So do not be afraid to believe in the reality of the resurrection, in the risen Jesus. Today, even modern human science has gone beyond considering as reality, as existing, only what it can touch and explain to itself, what it can calculate and measure with instruments - dare to believe in Jesus Christ, who was dead and is alive, and who calls us to live with Him, to live forever!
Look at this Mary, despairing just now, how happy she is! Now she has her hope again, her vocation, her mission: to proclaim the miraculous news that Jesus is risen, that she has seen the Lord... It was as if the whole sad world had changed. But it has changed, because the light of the resurrection has shone on it, and now everything is very different. So now it's worth living, however hard it is, to start again, to struggle, to suffer, even to die, because Jesus is risen, because Jesus is alive, because there is a resurrection. That is the miracle of Easter faith.
Do you know the story of Goethe's Faust?
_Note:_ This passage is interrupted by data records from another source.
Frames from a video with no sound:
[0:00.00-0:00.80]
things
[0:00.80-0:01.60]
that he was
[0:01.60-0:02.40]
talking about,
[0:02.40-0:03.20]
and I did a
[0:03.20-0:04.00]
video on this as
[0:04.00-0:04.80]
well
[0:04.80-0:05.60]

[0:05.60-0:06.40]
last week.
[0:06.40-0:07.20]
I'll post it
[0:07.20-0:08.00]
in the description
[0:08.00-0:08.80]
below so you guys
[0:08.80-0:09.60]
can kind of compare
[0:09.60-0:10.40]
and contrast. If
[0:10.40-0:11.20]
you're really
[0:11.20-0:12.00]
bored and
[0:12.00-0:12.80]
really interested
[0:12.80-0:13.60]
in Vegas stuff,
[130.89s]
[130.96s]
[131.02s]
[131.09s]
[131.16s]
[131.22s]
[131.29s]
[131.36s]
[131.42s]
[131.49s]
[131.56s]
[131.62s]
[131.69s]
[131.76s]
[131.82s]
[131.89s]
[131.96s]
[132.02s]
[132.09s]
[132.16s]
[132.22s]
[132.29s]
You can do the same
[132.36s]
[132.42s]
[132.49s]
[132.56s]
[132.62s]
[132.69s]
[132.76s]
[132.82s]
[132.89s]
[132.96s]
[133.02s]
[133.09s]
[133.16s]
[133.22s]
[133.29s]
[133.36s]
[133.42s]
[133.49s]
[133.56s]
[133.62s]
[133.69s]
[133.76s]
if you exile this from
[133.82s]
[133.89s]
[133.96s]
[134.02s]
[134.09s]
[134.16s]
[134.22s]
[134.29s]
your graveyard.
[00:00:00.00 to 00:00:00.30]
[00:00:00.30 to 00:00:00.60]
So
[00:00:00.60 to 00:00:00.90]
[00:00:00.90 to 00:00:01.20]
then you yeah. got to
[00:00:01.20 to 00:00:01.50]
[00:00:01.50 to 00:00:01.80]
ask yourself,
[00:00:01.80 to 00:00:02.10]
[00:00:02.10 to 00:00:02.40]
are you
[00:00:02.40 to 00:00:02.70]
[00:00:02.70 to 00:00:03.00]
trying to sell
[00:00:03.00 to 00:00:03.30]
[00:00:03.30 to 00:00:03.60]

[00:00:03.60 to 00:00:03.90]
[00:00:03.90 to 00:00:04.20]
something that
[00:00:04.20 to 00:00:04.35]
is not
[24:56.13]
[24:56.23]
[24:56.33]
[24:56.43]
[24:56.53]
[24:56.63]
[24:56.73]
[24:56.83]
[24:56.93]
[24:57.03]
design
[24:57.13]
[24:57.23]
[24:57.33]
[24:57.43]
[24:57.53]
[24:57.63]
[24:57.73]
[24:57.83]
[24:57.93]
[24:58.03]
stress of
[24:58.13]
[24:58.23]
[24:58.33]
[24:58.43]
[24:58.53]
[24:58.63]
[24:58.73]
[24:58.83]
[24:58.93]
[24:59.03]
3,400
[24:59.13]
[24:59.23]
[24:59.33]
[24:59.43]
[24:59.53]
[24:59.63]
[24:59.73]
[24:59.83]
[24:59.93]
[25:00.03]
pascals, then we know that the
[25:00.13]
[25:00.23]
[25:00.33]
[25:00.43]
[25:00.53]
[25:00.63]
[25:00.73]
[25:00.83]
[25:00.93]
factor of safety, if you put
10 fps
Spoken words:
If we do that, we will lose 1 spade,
The weary scholar, not wanting to carry the burden of life any further, is about to raise his cup of poison to his lips when the Easter hymn rings out from a nearby church: 'Christ is risen, hearts rejoice, let us feast!' It's only a message, but it's powerful enough to snatch the cup from Faust's lips, to call him back to life, to keep a desperate man from the ultimate desperate act. If even the news of the resurrection is strong enough to keep a man in earthly life, what power can the person of the risen Jesus have in one who believes in Him! If the early Christians had not necessarily believed in the Risen Christ, they would have been inevitably outnumbered by an entire pagan world. It was faith in the living Jesus that kept them alive and gave them victory in the world. The person of Jesus, triumphant even in the grave, gave them a power that fishermen and craftsmen had never had before!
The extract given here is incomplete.